By Bob Hertzel
MORGANTOWN — Garrett Jones is an overnight sensation … 10 years in the making.
His Pittsburgh Pirates career has started the way their fans like it, taking off like a Zambelli fireworks show, sending rocket after rocket to all parts of whatever stadium tries to hold him.
Fourteen games into his Pirates career, after getting so much seasoning in the minor leagues his nickname ought to be Lawry, he has seven home runs.
And these are not just your run-of-the-mill home runs.
Take the one he hit in Philadelphia. It cleared the “batter’s eye” background in straightaway centerfield at Citizens Bank Park.
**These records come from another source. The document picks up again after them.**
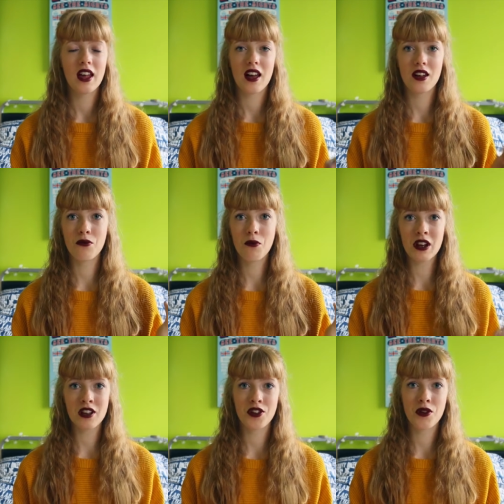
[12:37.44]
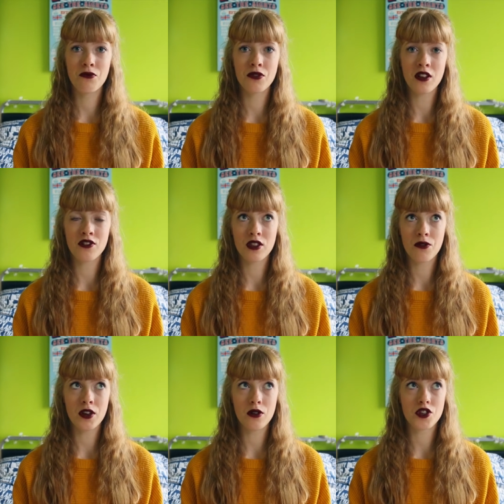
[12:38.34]
and when I do vlogs in the
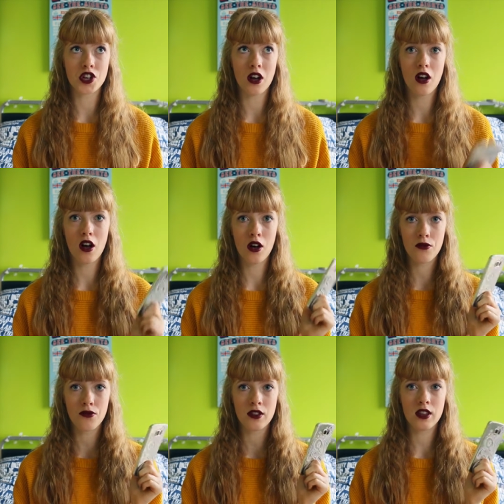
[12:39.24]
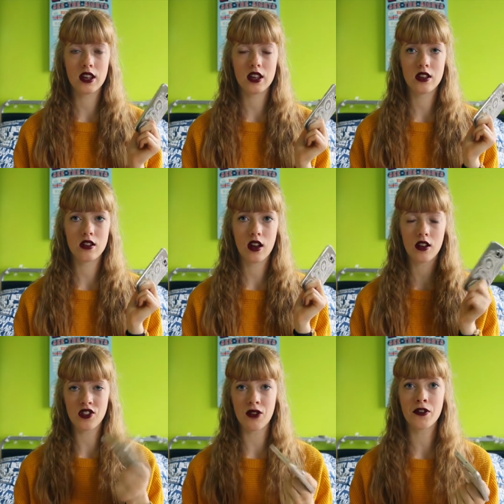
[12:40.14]
future, hopefully,
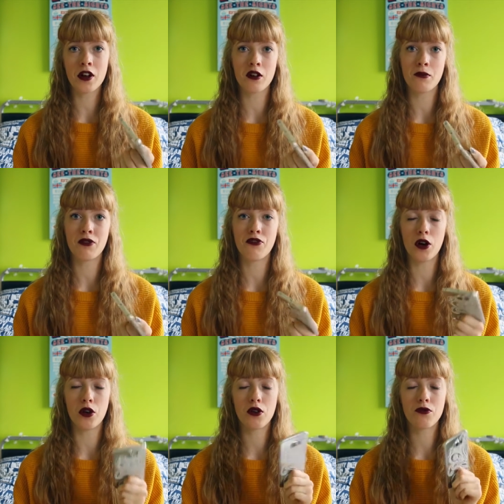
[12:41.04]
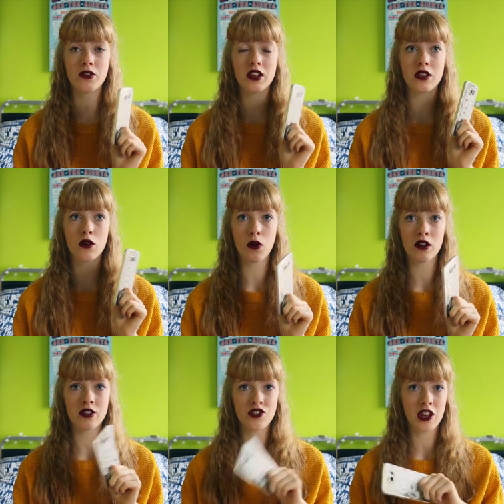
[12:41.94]
because I vlog on my phone, hopefully the
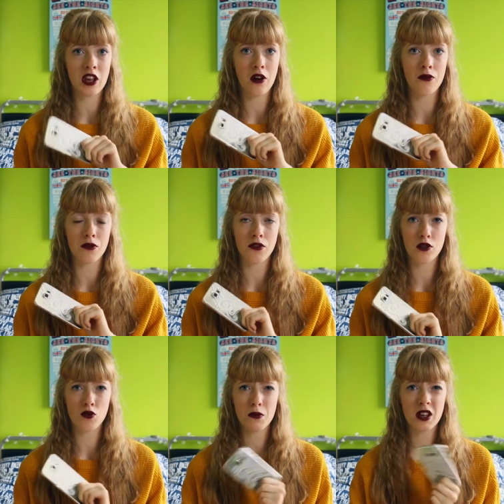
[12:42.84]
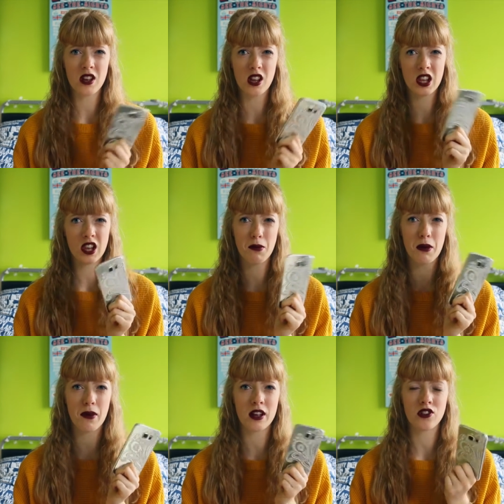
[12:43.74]
quality of the vlogs will be a little
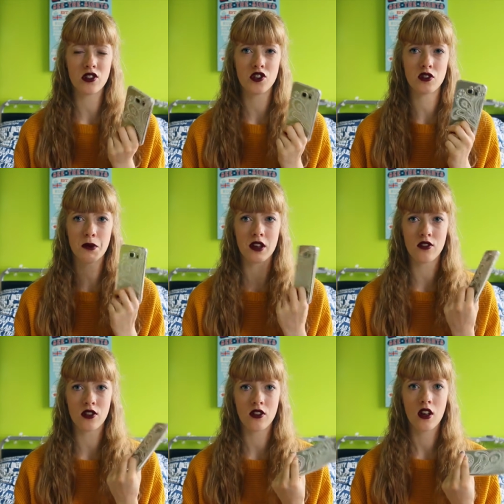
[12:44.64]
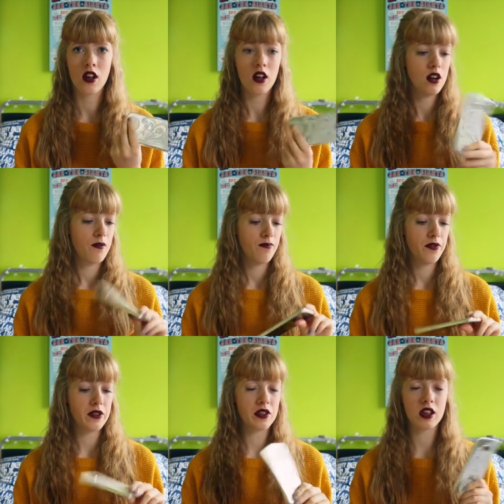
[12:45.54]
bit better, just because
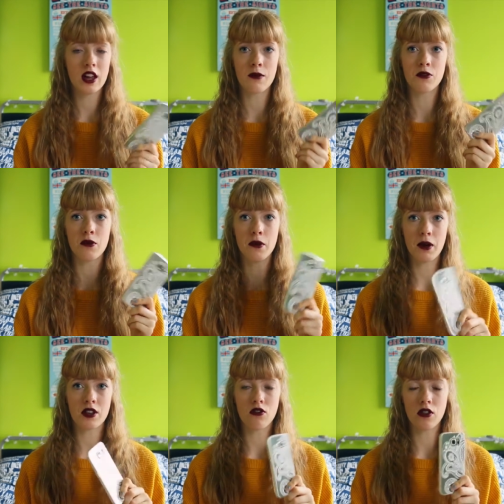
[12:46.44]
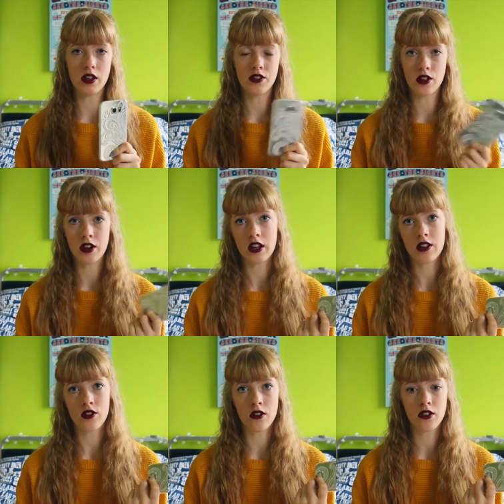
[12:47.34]
I think the camera's a bit better on this than it
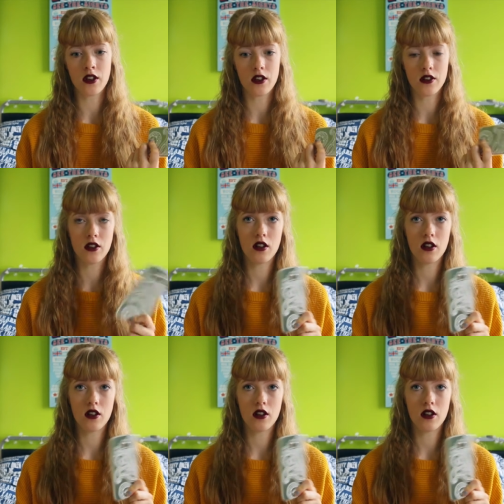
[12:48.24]
is on the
Only two people have hit balls there.
One is named Garrett Jones.
The other Ryan Howard.
Or the first of two he hit on Friday night. That came off Tim Lincecum.
He owns last year’s Cy Young Award and may win this year’s.
But Jones has him in his book.
And then there was the one he hit later in that game … much later.
This came in the 14th inning. It took two bounces and jumped into the Allegheny River, where only 27 other home runs have floated away.
Who is this guy, Roy Hobbs?
Only one Pirate has more than his seven home runs. His name is Adam LaRoche. He has 12 and all it’s taken him is 260 more at bats to hit those five additional home runs.
The thing about Garrett Jones is he looks the part that he is playing.
Perhaps the most noticeable thing about his walk-off homer on Friday night, other than the celebration of the arrival of the man who may save the season for the Pirates, was his size. He towered above those jumping up and down around him, looking almost like a Little League manager, surrounded by his players, after winning in Williamsport.
They list him at 6-foot-4 but he seems an inch or two taller.
Especially with a bat in his hands.
And get this. He’s as modest as he is strong.
“That one felt pretty good, but honestly, it felt best because we got a win, how everyone contributed,” he said after the 14th inning blast.
Jack Armstrong — the All-American boy, not the former Cincinnati pitcher — couldn’t have said it better.
Mom, home, apple pie and Garrett Jones.
He was caught up forever in the Minnesota Twins’ system, compiling only a career .258 minor league average, although he displayed enough power to reach 30 home runs twice.
He is a rookie, yes, but one 28 years of age.
"Honestly, my age isn't something I think about," Jones has said. "The way I feel about my age, I feel great physically, and I know there are a lot of years left for me."
But you wonder why it took so long and you know you’ve seen others come along and explode upon the major leagues only to fade from sight almost immediately.
The closest example is Kevin Maas, who made his major league debut on June 29, 1990, for the New York Yankees and used only 72 at bats to reach 10 home runs, the fewest in history. He finished that first year with 21 homers in 79 games but on the way to becoming the next Mickey Mantle he became the next Roberto Kelly. He was back in the minors by 1992, released by the Yankees by 1994.
How many others were there? Karl Spooner came to the Brooklyn Dodgers in 1954, pitching a pair of shutouts in his first two starts, giving up seven hits in 18 innings. He struck out the first six batters he faced, 15 in his first game. His arm gave out on him the next year.
Bobo Holloman pitched a no-hitter for the St. Louis Browns in his first major league start but he finished the year 3-7 and never saw the major leagues again.
And then there was Mike Brown, who came to the Pirates along with reliever Pat Clements in exchange for John Candelaria, George Hendrick and Al Holland on Aug. 2, 1985. He hit .332 the rest of the way and was penciled in as the man who would fill Dave Parker’s shoes.
Turned out he couldn’t even shine them. He hit .218 the next year and was out of baseball four years later.
Manager John Russell believes such a fate will not await Jones.
"There are always going to be skeptics who say he can't keep it up, but we like what we see," Russell said. "He's a solid hitter, and he doesn't get away from himself. He sees the ball and has tremendous power. If people want to say he's going to end up failing, that's up to them."
Either way, enjoy the ride, wherever it leads. Certainly Jones will.